Contents:
Generics is a static (compile-time) feature of Java that allows for more powerful type checking, and hopefully better, safer code.
To write a generic class, you denote in angle brackets one or more (comma-separated) parameter types. It is recommended that these names be single capital letters (e.g. T or E) with some meaning (e.g. T stands for "type" and E in the Java collection classes stands for "element"). For example, here is a rough approximation of java.util.Map.Entry, which represents a (key, value) pair in a map.

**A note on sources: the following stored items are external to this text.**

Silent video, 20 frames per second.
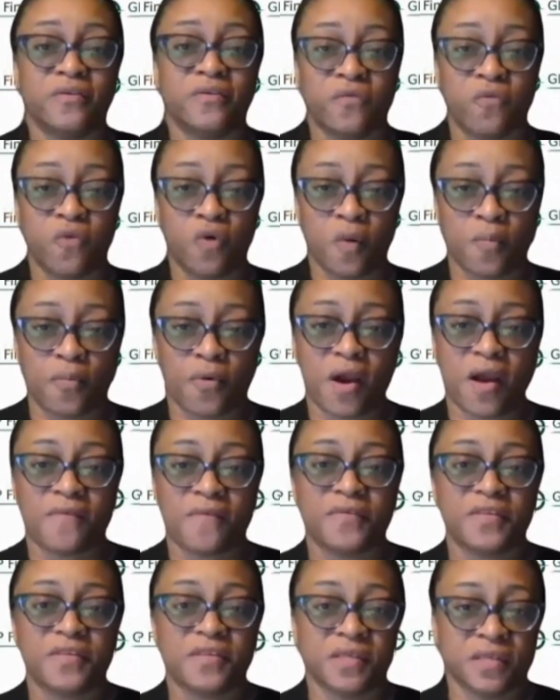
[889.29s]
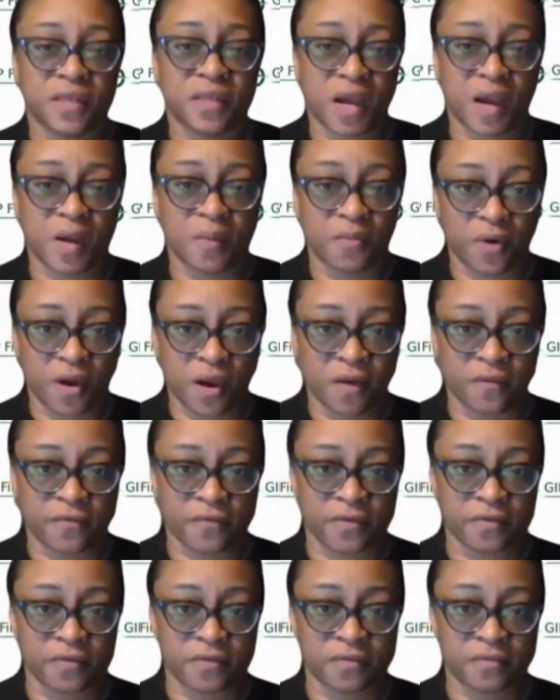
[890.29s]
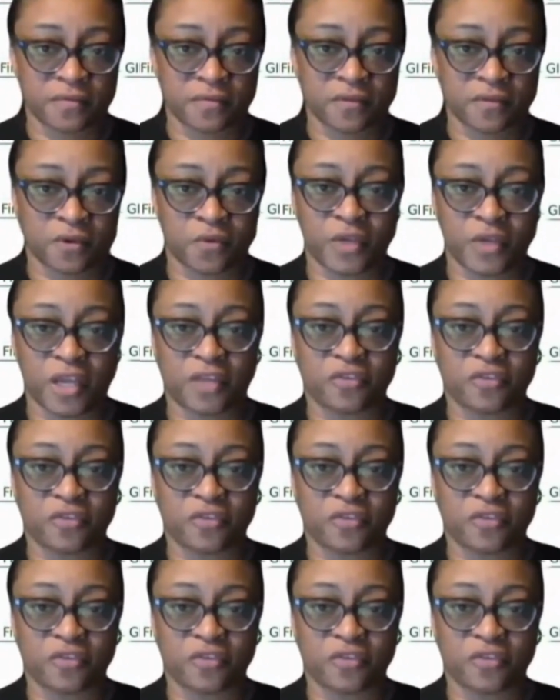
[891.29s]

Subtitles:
for-profits and nonprofits. So we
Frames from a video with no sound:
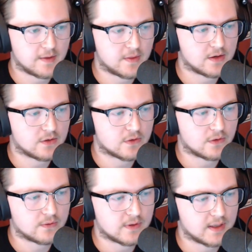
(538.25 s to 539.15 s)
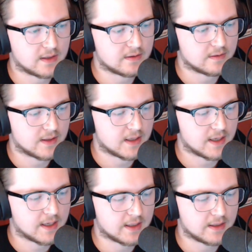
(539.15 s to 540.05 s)
then I'll go and
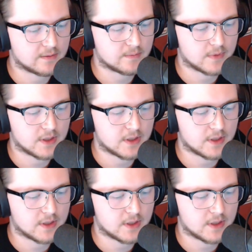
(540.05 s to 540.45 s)
I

/** * Entry is a mutable class that represents a (key, value) pair in a map. * * @specfield key : the key from which this entry maps * @specfield value : the value to which this entry maps */ public class Entry<K, V> { /* * AF(e): * key = e.key * value = v.value */ private K key; // notice key's type is K private V value; // notice value's type is V /** * @return a new Entry with key = k, value = v */ public Entry(K k, V v) { value = v; key = k; } /** * @modifies value * @effects value_post = newValue * @return value_pre */ public V setValue(V newValue) { V oldValue = value; value = newValue; return oldValue; } }
Notice that the parameter types K and V can be referred to anywhere in the class, including as parameters and return types of methods.

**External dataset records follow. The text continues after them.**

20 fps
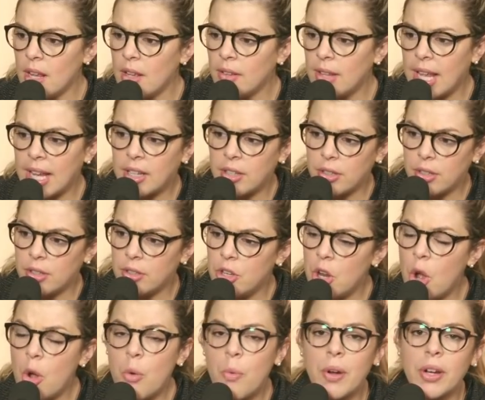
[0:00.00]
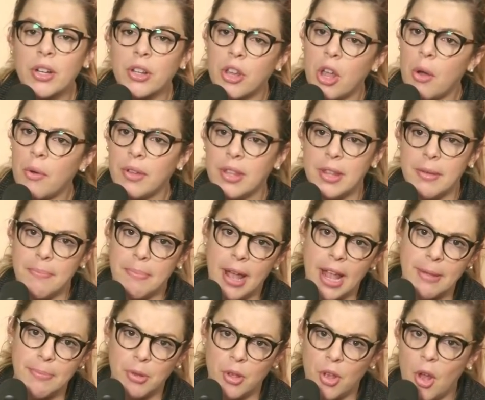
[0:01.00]
like know where to go in the
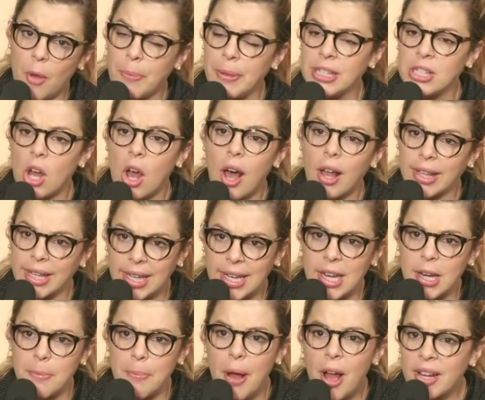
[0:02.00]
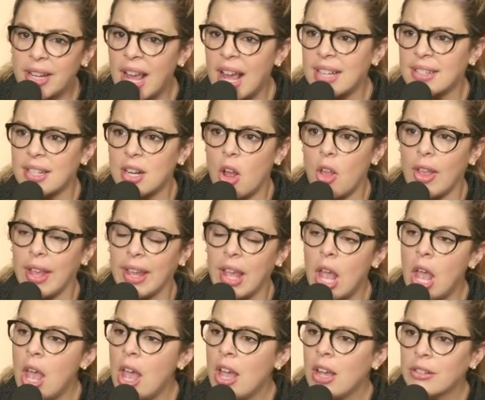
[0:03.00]
Bible? I'll be talking in a podcast and I'll like
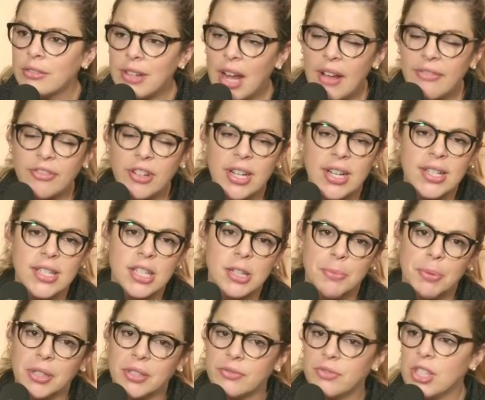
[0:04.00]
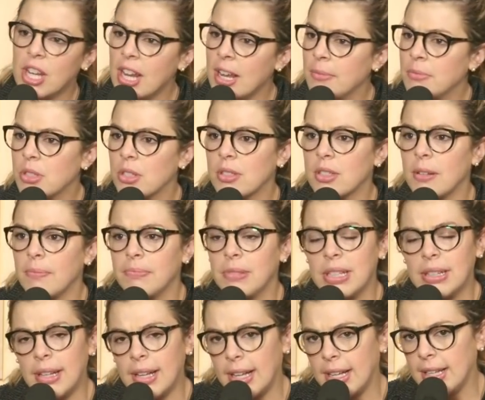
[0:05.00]
reference the book of James or
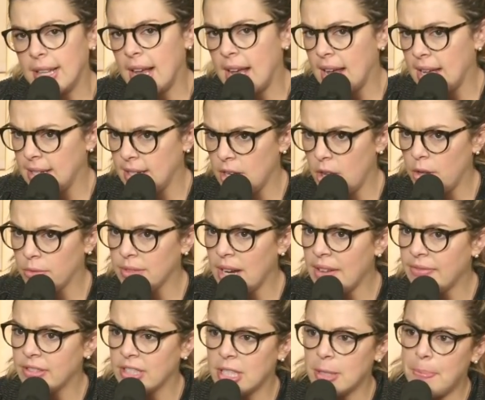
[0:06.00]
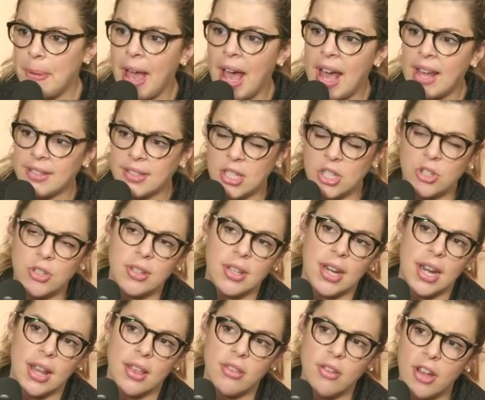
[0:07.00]
something like that. And I'll reference a passage
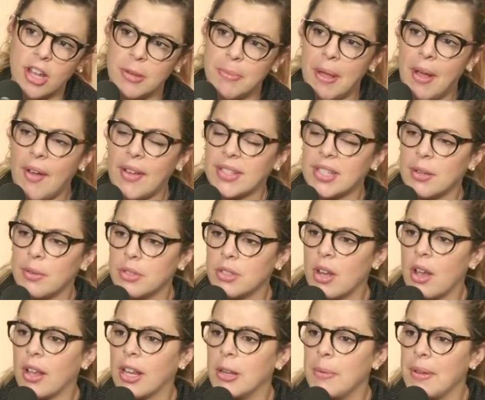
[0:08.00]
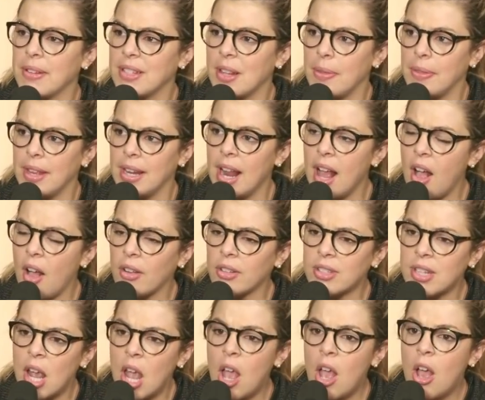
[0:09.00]
that I thought about as I was talking about something
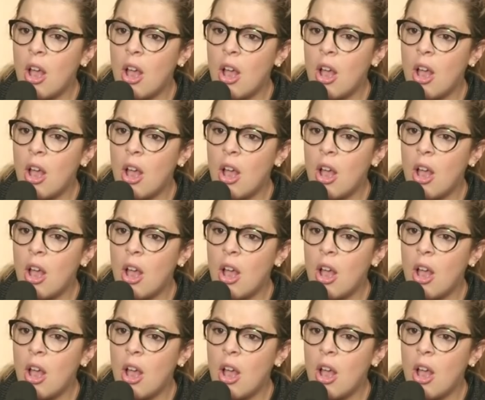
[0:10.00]
else.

An invocation of a generic class assigns actual types to the parameter types. For example, the code:
Entry<Integer, String> myEntry = new Entry<Integer, String>(2, "two");
assigns Integer and String to K and V, respectively.
Declaring a reference to and instantiating a generic class without parametrizing it (with < >) is referred to as using a raw type. In general, proper generics code should not use raw types (exceptions include type casting).
In addition to declaring parameter types for a class, you can make a particular method generic as well. To assign parameter types to a method, you use a similar notation. Suppose you have a class that contains a number of static utility functions, and one of them takes a List and returns a new one that is a reversed copy of the original List. Ideally, you would like the returned List to have the same parameter type as the input. You can accomplish this by writing:
public class Utils { /** * @requires lst!=null * @modifies nothing * @return a List r equal to the sequence < lst[lst.length-1], lst[lst.length-2], ..., lst[0] > */ public static <E> List<E> makeReversedList(List<E> lst) { List<E> revList = new LinkedList<E>(); for (E e: lst) { revList.add(0,e); // insert at the front } return revList; } ... }
The <E> appearing before the return type declares that this method has a parameter type E. The <E> appearing in List<E> in the argument list tells the compiler what to map E to when the method is invoked. Thus, an invocation:
List<String> stringList = new LinkedList<String>(); stringList.add("blah"); stringList.add("foo"); List<String> rev = Utils.makeReversedList(lst);
will assign the parameter type E to an actual type of String.
The type hierarchy of parameterized types is based on the base type and not on the type of the parameters.
What about Collection<Integer> intLst = new ArrayList<Integer>()? Okay.
What about Collection<Object> intLst = new ArrayList<Integer>()? Error.
A common mistake made when making code generics-compliant is to blindly parametrize argument types to Object. For example, suppose we wish to write another utility method printList() that prints a List with elements of any type. Since unlike in makeReversedList(), we don't need to worry about the return type of this method being properly parametrized (the method is declared as void), one might naively conclude that it'd be easiest just to explicitly set the argument list's parameter type as Object, as in the following:
/** * @requires lst!=null * @modifies nothing * @effects prints the elements of lst in order to standard output */ public static void printList(List<Object> lst) { for (Object e: lst) { System.out.println(e); } }
What is the solution to this? We can just make the method generic by adding <E> as we did for makeReversedList(), but since we don't really care about the element type of the List in this method, we can take another approach. Java allows the ? character to be used as a wildcard for matching parameter types. Thus, if we write:
public static void printList2(List<?> lst) { for (Object e: lst) { System.out.println(e); } }
The <?> in the argument type can be used match any parameter type, and the rest of the method does not care what is actually matched. But since we know that whatever was used to match ? (e.g. String) must be a Java subtype of Object, the compiler allows you to set elements from the List as Objects without error.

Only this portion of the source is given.